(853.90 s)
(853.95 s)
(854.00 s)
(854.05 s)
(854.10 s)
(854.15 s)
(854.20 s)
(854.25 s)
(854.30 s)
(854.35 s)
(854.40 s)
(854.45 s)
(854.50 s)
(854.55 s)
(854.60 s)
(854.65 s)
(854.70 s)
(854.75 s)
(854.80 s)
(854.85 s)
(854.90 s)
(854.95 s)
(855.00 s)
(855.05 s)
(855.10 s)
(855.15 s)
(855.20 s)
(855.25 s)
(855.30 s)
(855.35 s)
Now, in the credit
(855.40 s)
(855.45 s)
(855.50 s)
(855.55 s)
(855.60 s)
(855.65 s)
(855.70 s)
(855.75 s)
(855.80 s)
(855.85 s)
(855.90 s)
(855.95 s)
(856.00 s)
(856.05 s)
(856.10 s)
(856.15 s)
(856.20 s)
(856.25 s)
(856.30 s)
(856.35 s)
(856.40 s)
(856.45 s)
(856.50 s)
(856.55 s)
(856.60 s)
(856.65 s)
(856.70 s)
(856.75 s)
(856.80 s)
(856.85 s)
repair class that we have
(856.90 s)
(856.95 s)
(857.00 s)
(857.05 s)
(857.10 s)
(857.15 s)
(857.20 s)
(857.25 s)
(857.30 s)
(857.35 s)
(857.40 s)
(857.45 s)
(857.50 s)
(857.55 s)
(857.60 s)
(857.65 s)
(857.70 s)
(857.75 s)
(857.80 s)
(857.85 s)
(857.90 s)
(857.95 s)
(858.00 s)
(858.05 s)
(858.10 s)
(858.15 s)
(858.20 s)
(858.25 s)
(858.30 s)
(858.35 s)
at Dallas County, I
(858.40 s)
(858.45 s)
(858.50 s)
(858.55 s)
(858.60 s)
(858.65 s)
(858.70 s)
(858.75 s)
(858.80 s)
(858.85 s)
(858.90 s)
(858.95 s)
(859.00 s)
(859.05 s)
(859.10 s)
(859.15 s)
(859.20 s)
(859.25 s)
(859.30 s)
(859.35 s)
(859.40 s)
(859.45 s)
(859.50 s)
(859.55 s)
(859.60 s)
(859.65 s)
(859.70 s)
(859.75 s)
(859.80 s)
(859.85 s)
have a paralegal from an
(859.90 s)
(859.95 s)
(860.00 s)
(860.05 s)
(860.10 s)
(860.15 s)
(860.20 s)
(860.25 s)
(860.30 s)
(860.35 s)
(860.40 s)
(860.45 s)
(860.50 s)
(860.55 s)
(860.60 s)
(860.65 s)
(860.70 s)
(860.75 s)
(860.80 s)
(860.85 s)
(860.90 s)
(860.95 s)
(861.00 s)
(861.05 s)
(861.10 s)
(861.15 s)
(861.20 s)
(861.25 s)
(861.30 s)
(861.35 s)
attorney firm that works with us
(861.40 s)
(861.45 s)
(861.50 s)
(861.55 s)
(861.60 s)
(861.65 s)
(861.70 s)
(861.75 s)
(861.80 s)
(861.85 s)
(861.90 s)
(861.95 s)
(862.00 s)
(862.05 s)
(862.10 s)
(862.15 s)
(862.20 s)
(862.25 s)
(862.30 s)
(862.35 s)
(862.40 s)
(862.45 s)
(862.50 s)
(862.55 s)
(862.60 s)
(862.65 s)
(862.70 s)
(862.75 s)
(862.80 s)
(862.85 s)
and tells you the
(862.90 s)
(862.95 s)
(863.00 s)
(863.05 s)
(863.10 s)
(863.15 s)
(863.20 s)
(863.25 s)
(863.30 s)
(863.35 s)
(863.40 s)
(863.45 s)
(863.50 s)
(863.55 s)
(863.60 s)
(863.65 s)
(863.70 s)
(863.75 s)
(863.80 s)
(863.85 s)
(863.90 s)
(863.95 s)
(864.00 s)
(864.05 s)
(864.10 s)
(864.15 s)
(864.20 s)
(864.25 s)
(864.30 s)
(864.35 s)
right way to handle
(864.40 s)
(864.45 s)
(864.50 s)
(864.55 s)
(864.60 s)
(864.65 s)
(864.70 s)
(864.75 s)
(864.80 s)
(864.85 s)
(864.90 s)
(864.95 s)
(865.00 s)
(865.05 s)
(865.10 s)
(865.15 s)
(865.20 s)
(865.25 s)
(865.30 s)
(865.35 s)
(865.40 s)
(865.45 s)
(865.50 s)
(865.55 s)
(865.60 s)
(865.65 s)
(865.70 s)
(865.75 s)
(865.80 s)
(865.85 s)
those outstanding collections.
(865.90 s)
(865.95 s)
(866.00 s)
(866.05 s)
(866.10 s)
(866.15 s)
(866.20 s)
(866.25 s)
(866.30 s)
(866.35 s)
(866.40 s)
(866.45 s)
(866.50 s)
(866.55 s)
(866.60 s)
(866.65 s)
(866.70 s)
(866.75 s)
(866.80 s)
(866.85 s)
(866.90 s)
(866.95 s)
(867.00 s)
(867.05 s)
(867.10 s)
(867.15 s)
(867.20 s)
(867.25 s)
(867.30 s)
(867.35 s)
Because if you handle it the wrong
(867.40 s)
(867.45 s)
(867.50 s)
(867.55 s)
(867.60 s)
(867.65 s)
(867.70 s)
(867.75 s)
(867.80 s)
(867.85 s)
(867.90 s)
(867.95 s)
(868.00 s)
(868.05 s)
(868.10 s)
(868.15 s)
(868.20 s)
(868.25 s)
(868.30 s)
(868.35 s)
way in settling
──────────
**To do**
The whole listing needs copying. Write it out exactly.

**Exercise solution**
(853.90 s)
(853.95 s)
(854.00 s)
(854.05 s)
(854.10 s)
(854.15 s)
(854.20 s)
(854.25 s)
(854.30 s)
(854.35 s)
(854.40 s)
(854.45 s)
(854.50 s)
(854.55 s)
(854.60 s)
(854.65 s)
(854.70 s)
(854.75 s)
(854.80 s)
(854.85 s)
(854.90 s)
(854.95 s)
(855.00 s)
(855.05 s)
(855.10 s)
(855.15 s)
(855.20 s)
(855.25 s)
(855.30 s)
(855.35 s)
Now, in the credit
(855.40 s)
(855.45 s)
(855.50 s)
(855.55 s)
(855.60 s)
(855.65 s)
(855.70 s)
(855.75 s)
(855.80 s)
(855.85 s)
(855.90 s)
(855.95 s)
(856.00 s)
(856.05 s)
(856.10 s)
(856.15 s)
(856.20 s)
(856.25 s)
(856.30 s)
(856.35 s)
(856.40 s)
(856.45 s)
(856.50 s)
(856.55 s)
(856.60 s)
(856.65 s)
(856.70 s)
(856.75 s)
(856.80 s)
(856.85 s)
repair class that we have
(856.90 s)
(856.95 s)
(857.00 s)
(857.05 s)
(857.10 s)
(857.15 s)
(857.20 s)
(857.25 s)
(857.30 s)
(857.35 s)
(857.40 s)
(857.45 s)
(857.50 s)
(857.55 s)
(857.60 s)
(857.65 s)
(857.70 s)
(857.75 s)
(857.80 s)
(857.85 s)
(857.90 s)
(857.95 s)
(858.00 s)
(858.05 s)
(858.10 s)
(858.15 s)
(858.20 s)
(858.25 s)
(858.30 s)
(858.35 s)
at Dallas County, I
(858.40 s)
(858.45 s)
(858.50 s)
(858.55 s)
(858.60 s)
(858.65 s)
(858.70 s)
(858.75 s)
(858.80 s)
(858.85 s)
(858.90 s)
(858.95 s)
(859.00 s)
(859.05 s)
(859.10 s)
(859.15 s)
(859.20 s)
(859.25 s)
(859.30 s)
(859.35 s)
(859.40 s)
(859.45 s)
(859.50 s)
(859.55 s)
(859.60 s)
(859.65 s)
(859.70 s)
(859.75 s)
(859.80 s)
(859.85 s)
have a paralegal from an
(859.90 s)
(859.95 s)
(860.00 s)
(860.05 s)
(860.10 s)
(860.15 s)
(860.20 s)
(860.25 s)
(860.30 s)
(860.35 s)
(860.40 s)
(860.45 s)
(860.50 s)
(860.55 s)
(860.60 s)
(860.65 s)
(860.70 s)
(860.75 s)
(860.80 s)
(860.85 s)
(860.90 s)
(860.95 s)
(861.00 s)
(861.05 s)
(861.10 s)
(861.15 s)
(861.20 s)
(861.25 s)
(861.30 s)
(861.35 s)
attorney firm that works with us
(861.40 s)
(861.45 s)
(861.50 s)
(861.55 s)
(861.60 s)
(861.65 s)
(861.70 s)
(861.75 s)
(861.80 s)
(861.85 s)
(861.90 s)
(861.95 s)
(862.00 s)
(862.05 s)
(862.10 s)
(862.15 s)
(862.20 s)
(862.25 s)
(862.30 s)
(862.35 s)
(862.40 s)
(862.45 s)
(862.50 s)
(862.55 s)
(862.60 s)
(862.65 s)
(862.70 s)
(862.75 s)
(862.80 s)
(862.85 s)
and tells you the
(862.90 s)
(862.95 s)
(863.00 s)
(863.05 s)
(863.10 s)
(863.15 s)
(863.20 s)
(863.25 s)
(863.30 s)
(863.35 s)
(863.40 s)
(863.45 s)
(863.50 s)
(863.55 s)
(863.60 s)
(863.65 s)
(863.70 s)
(863.75 s)
(863.80 s)
(863.85 s)
(863.90 s)
(863.95 s)
(864.00 s)
(864.05 s)
(864.10 s)
(864.15 s)
(864.20 s)
(864.25 s)
(864.30 s)
(864.35 s)
right way to handle
(864.40 s)
(864.45 s)
(864.50 s)
(864.55 s)
(864.60 s)
(864.65 s)
(864.70 s)
(864.75 s)
(864.80 s)
(864.85 s)
(864.90 s)
(864.95 s)
(865.00 s)
(865.05 s)
(865.10 s)
(865.15 s)
(865.20 s)
(865.25 s)
(865.30 s)
(865.35 s)
(865.40 s)
(865.45 s)
(865.50 s)
(865.55 s)
(865.60 s)
(865.65 s)
(865.70 s)
(865.75 s)
(865.80 s)
(865.85 s)
those outstanding collections.
(865.90 s)
(865.95 s)
(866.00 s)
(866.05 s)
(866.10 s)
(866.15 s)
(866.20 s)
(866.25 s)
(866.30 s)
(866.35 s)
(866.40 s)
(866.45 s)
(866.50 s)
(866.55 s)
(866.60 s)
(866.65 s)
(866.70 s)
(866.75 s)
(866.80 s)
(866.85 s)
(866.90 s)
(866.95 s)
(867.00 s)
(867.05 s)
(867.10 s)
(867.15 s)
(867.20 s)
(867.25 s)
(867.30 s)
(867.35 s)
Because if you handle it the wrong
(867.40 s)
(867.45 s)
(867.50 s)
(867.55 s)
(867.60 s)
(867.65 s)
(867.70 s)
(867.75 s)
(867.80 s)
(867.85 s)
(867.90 s)
(867.95 s)
(868.00 s)
(868.05 s)
(868.10 s)
(868.15 s)
(868.20 s)
(868.25 s)
(868.30 s)
(868.35 s)
way in settling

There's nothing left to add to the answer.